Drone data being probed for Malaysia plane |
Malaysia has warned that the cost of the search for flight MH370's wreckage in the vast depths of the Indian Ocean will be "huge", the latest sobering assessment by authorities involved in the challenging effort.
"When we look at salvaging (wreckage) at a depth of 4.5 kilometres (2.8 miles), no military out there has the capacity to do it," Transport and Defence Minister Hishammuddin Hussein told reporters on Thursday in Kuala Lumpur.
"We have to look at contractors, and the cost of that will be huge."
Between March 8 and March 24, the United States had spent $US3.2 million ($A3.43 million). The Pentagon has allocated another $US3.6 million to cover the cost of a towed pinger locator, used to detect underwater signals from aircraft black boxes, and an underwater autonomous vehicle, which can look for wreckage deep below the ocean surface.
Australia was spending more than half a million dollars a day on just one of the ships it had in the Indian Ocean.
The search in a remote stretch of ocean far off western Australia was enlivened in the past two weeks by the detection of signals believed to be from the Malaysia Airlines plane's flight data recorders on the seabed.
But the transmissions have gone silent before they could be pinpointed, raising the spectre of a costly and extensive search of a large swathe of ocean floor at extreme depths.
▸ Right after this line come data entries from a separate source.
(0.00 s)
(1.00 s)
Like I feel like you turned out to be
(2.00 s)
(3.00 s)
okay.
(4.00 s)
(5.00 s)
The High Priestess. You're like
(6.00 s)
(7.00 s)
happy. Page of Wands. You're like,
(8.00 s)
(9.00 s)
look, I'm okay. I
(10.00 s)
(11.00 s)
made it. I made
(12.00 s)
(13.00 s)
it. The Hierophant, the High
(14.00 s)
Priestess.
Prime Minister Tony Abbott of Australia, which is leading the multi-national search, had earlier warned in an interview published Thursday that an autonomous US Navy sonar device that began scanning the seabed for wreckage on Monday would be given one more week.
If nothing is found, authorities would reassess how next to proceed in the unprecedented mission to find the plane, Abbott said in the Wall Street Journal.
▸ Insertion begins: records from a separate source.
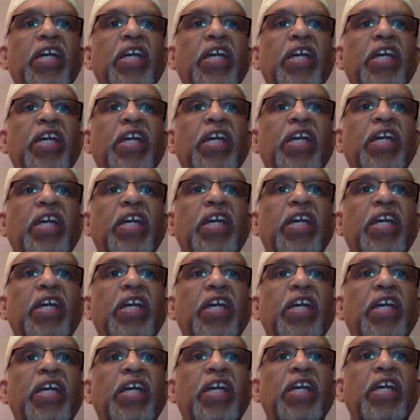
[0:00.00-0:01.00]

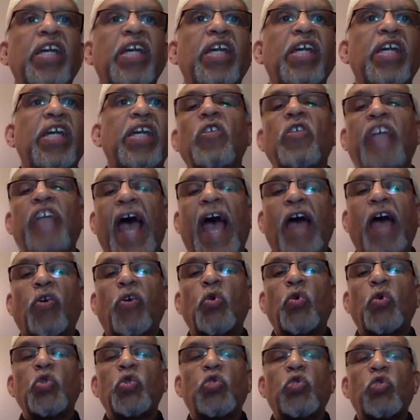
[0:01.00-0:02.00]
poverty that
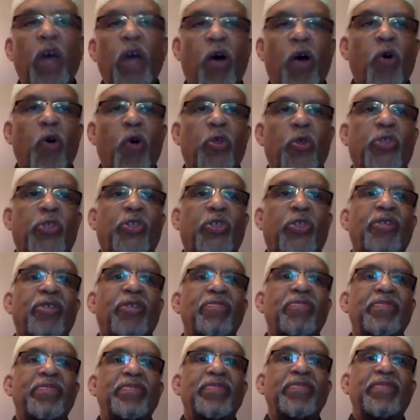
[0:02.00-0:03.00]
overshadows
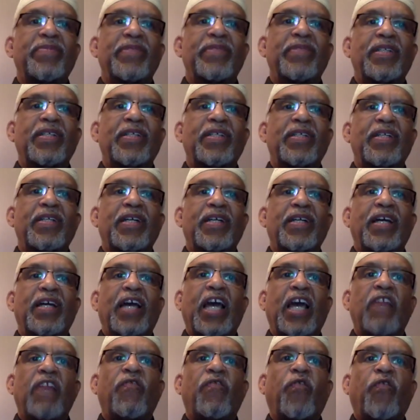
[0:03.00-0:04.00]
wealth.
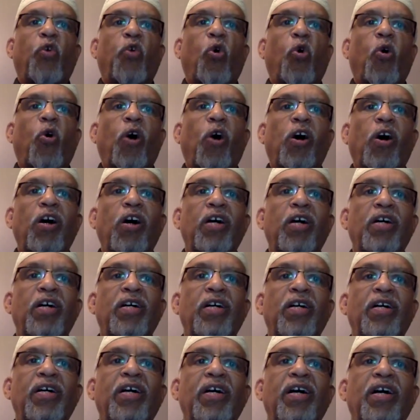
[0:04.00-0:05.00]
And four,
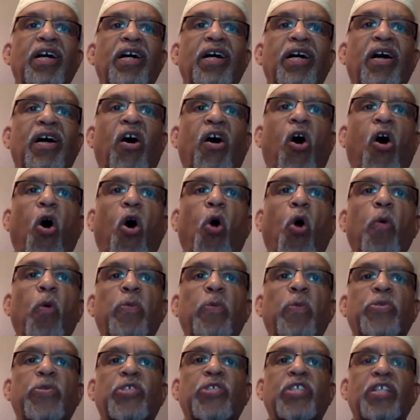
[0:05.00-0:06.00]

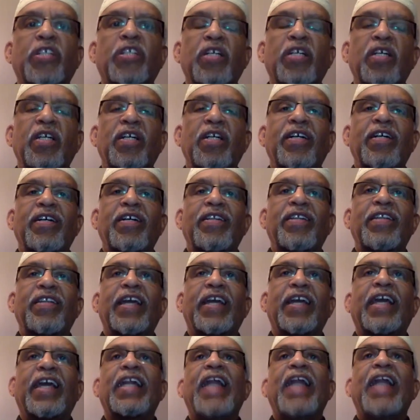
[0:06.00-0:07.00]
hopes
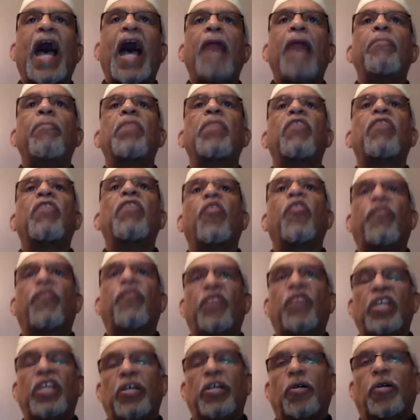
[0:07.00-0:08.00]
that cannot be
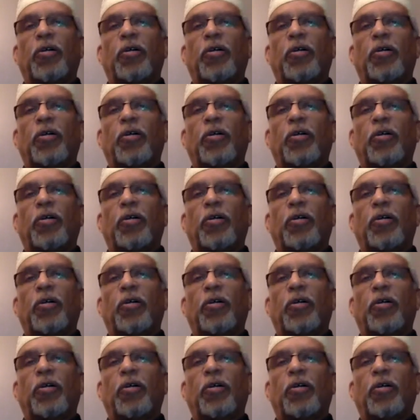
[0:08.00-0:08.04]
fulfilled.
The Bluefin-21 completed its first full scanning mission early Thursday.
An initial attempt was aborted when the sub hit its maximum depth at 4.5 kilometres. A second was cut short by unspecified "technical" troubles.
Hishammuddin said he agreed with Abbott, saying "there will come a time when we need to regroup and reconsider".
"But in any event, the search will always continue. It's just a matter of approach," said Hishammuddin, who did not specify what any alternative approach would be.
The Beijing-bound Malaysia Airlines flight with 239 people aboard inexplicably veered off its Kuala Lumpur-Beijing course on March 8, and is believed to have crashed in the Indian Ocean.